Se in Nick’s Movie, spesso citato a sproposito da molti critici favorevoli al film, l’agonia di Nicholas Ray era accompagnata da una riflessione sulle modificazioni e le possibilità delle nuove tecnologie audiovisive (il film alterna riprese in pellicola a riprese video, che colgono con brutale immediatezza il progredire della malattia), per Delbono la tecnologia è invece un feticcio che non è interrogato criticamente, ma è adoperato con una sorta di inquietante entusiasmo, come nel momento in cui l’autore usa lo smartphone alla guida dell’auto, intonando per alcuni minuti la famosa canzone Comandante Che Guevara. Per Delbono le possibilità che offrono le tecnologie leggere di registrazione e riproduzione video dovrebbero garantire una maggiore aderenza al reale, eppure l’esibizione delle stesse e il compiacimento con cui vengono usate rendono Sangue una sorta di sterile e povero esercizio di stile. L’inautenticità delle motivazioni e dei risultati del suo lavoro deflagrano nel momento in cui Delbono si mostra piangere. L’atto del mettersi in scena e quello naturale dell’esplosione del proprio dolore sono, a nostro avviso, incompatibili. Di conseguenza o Delbono orchestra il proprio pianto in favore di camera, e quindi recita, o filmare è diventato per lui un gesto vicino alla psicopatologia. Non si tratta di una questione di cattivo gusto (che pure si spreca) né di pudori, come lui ha rimproverato a chi lo ha accusato di sconfinare in una pornografia del dolore, bensì di una mancata consapevolezza del mezzo, schiavo del narcisismo del proprio autore anche nei momenti che si vorrebbero più sinceri.
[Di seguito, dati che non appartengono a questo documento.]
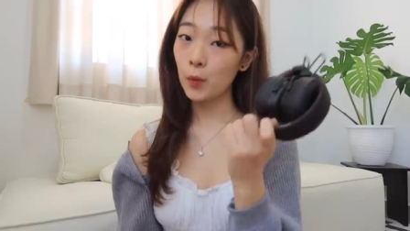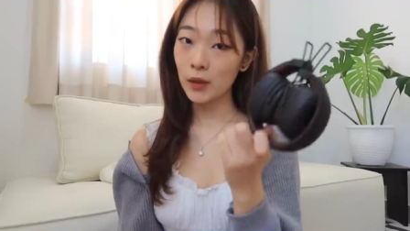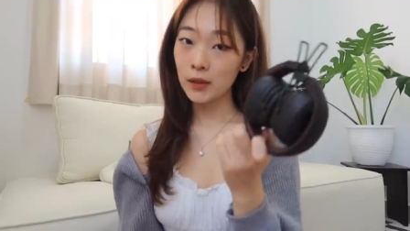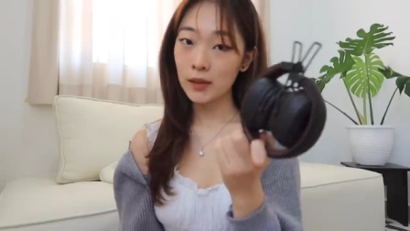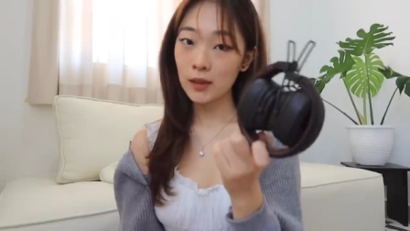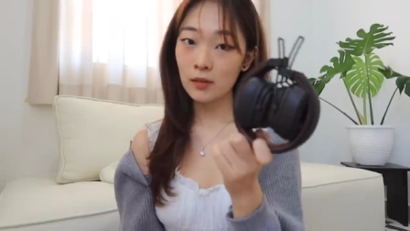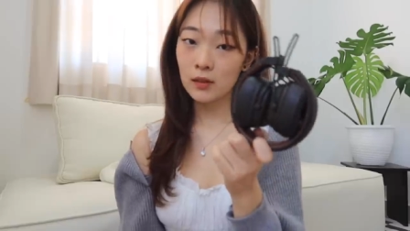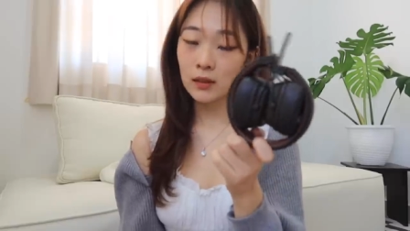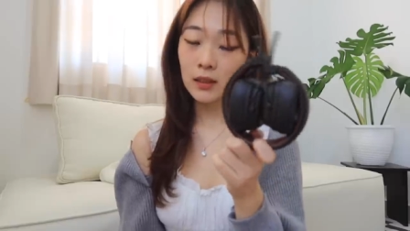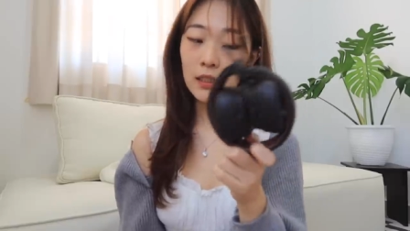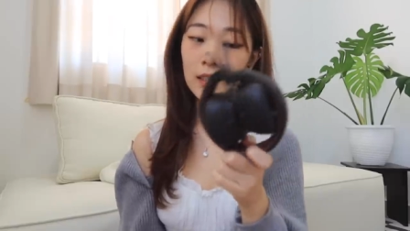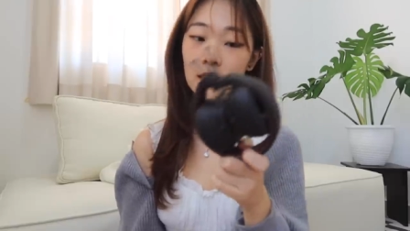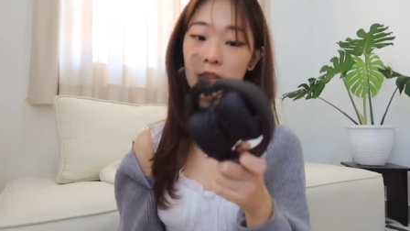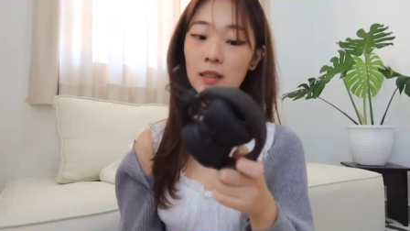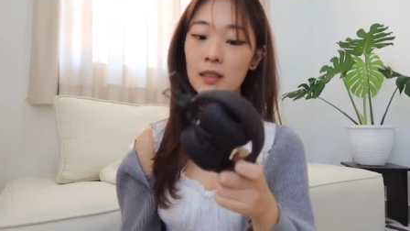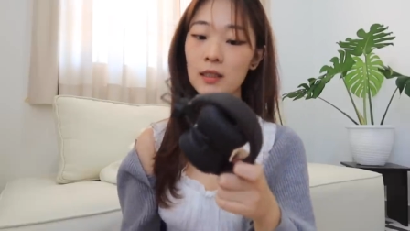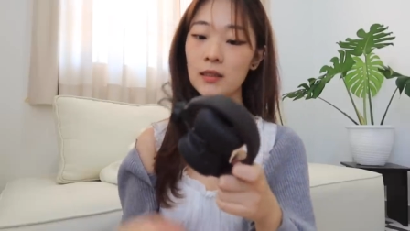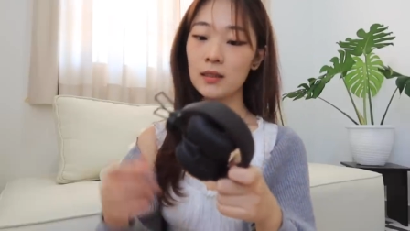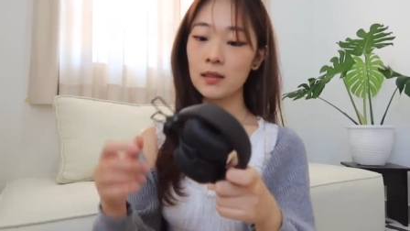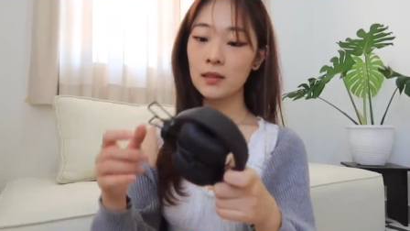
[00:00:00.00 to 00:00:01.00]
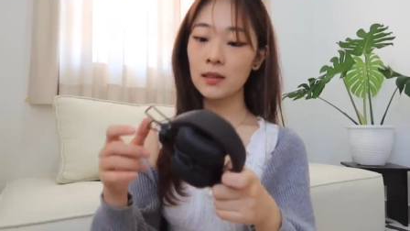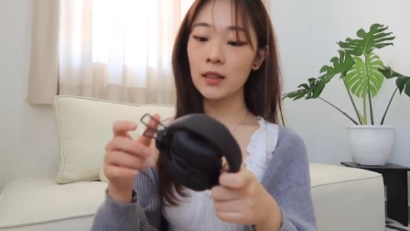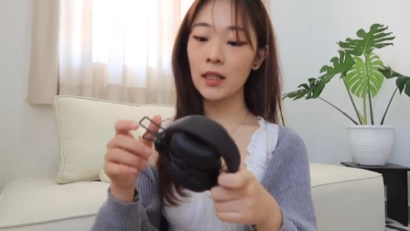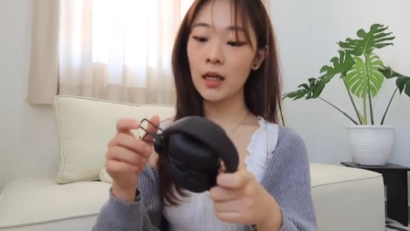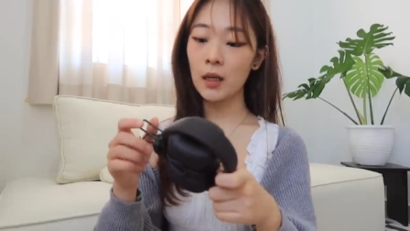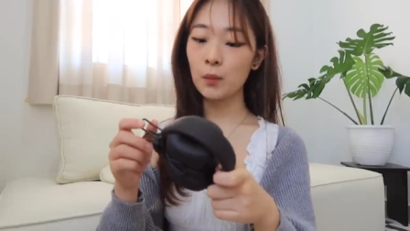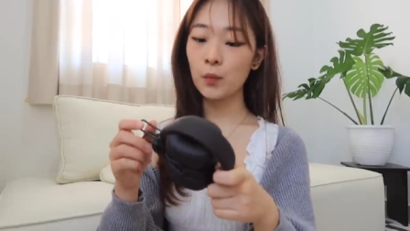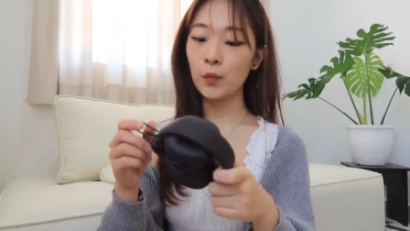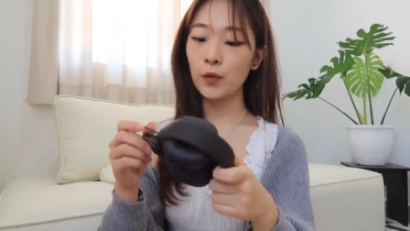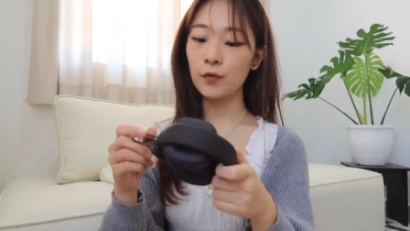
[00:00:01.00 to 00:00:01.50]
one downside is that it doesn't
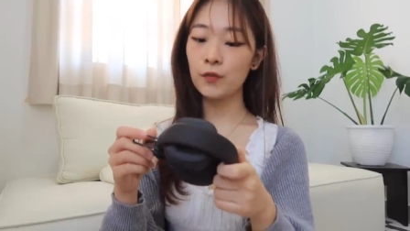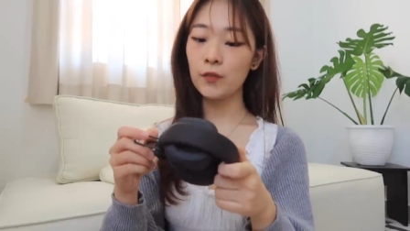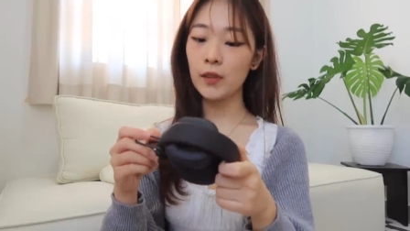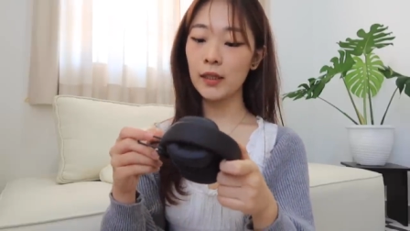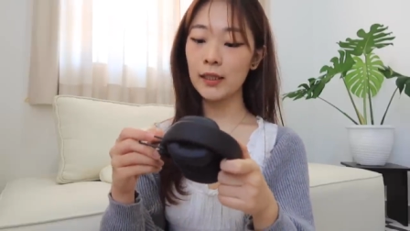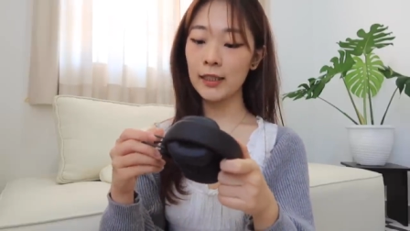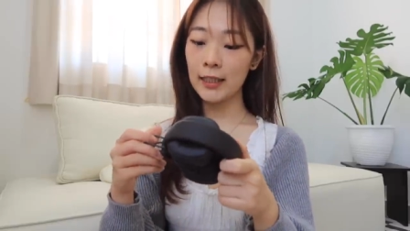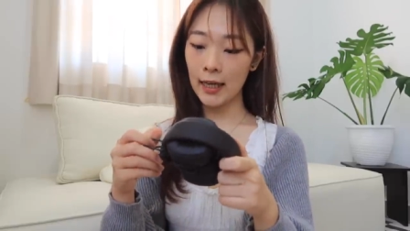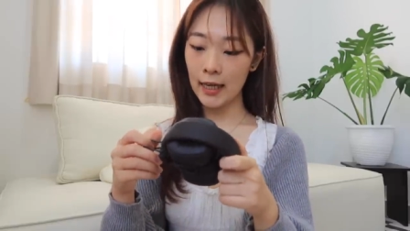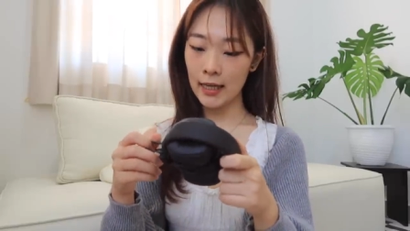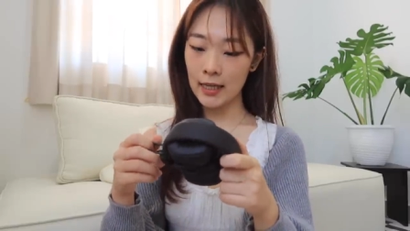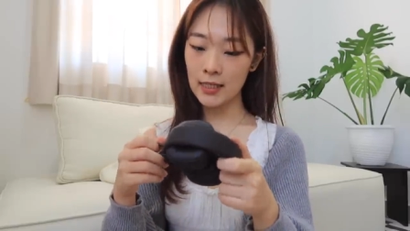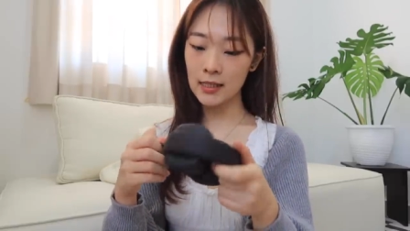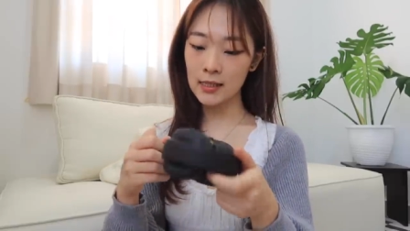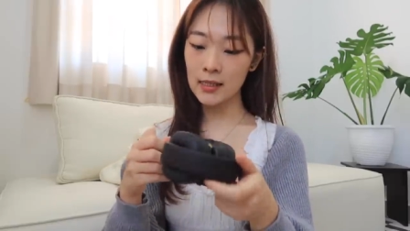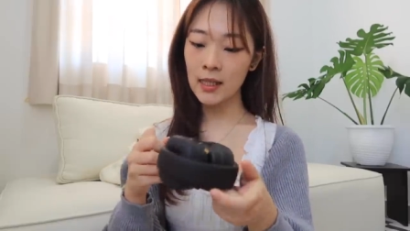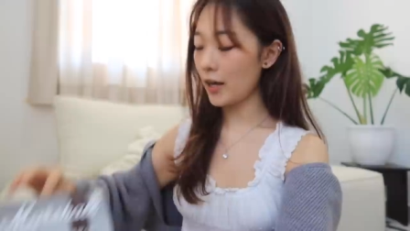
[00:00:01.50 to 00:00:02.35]
come with a case.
L’ironia e l’amarezza è stata quella di vedere Sangue all’interno di una rassegna che ha dedicato a Werner Herzog un omaggio, nonché lo spazio per una densa masterclass. Proprio durante l’incontro pubblico Herzog ha ribadito, parlando soprattutto di Grizzly Man, come sia necessaria nel documentario, come più in generale in tutto il cinema, una presa di posizione etica, la coscienza dell’esistenza di un limite che presuppone la necessità di lasciare inviolata “l’intimità della morte” e che quindi non può essere ovviamente confusa con il moralismo. Questa incapacità di comprendere ciò che è lecito mostrare e cosa non lo è, prova, ancora una volta, quanto Delbono non sia un cineasta aperto al mondo, come Herzog, ma totalmente autocentrato e ombelicale.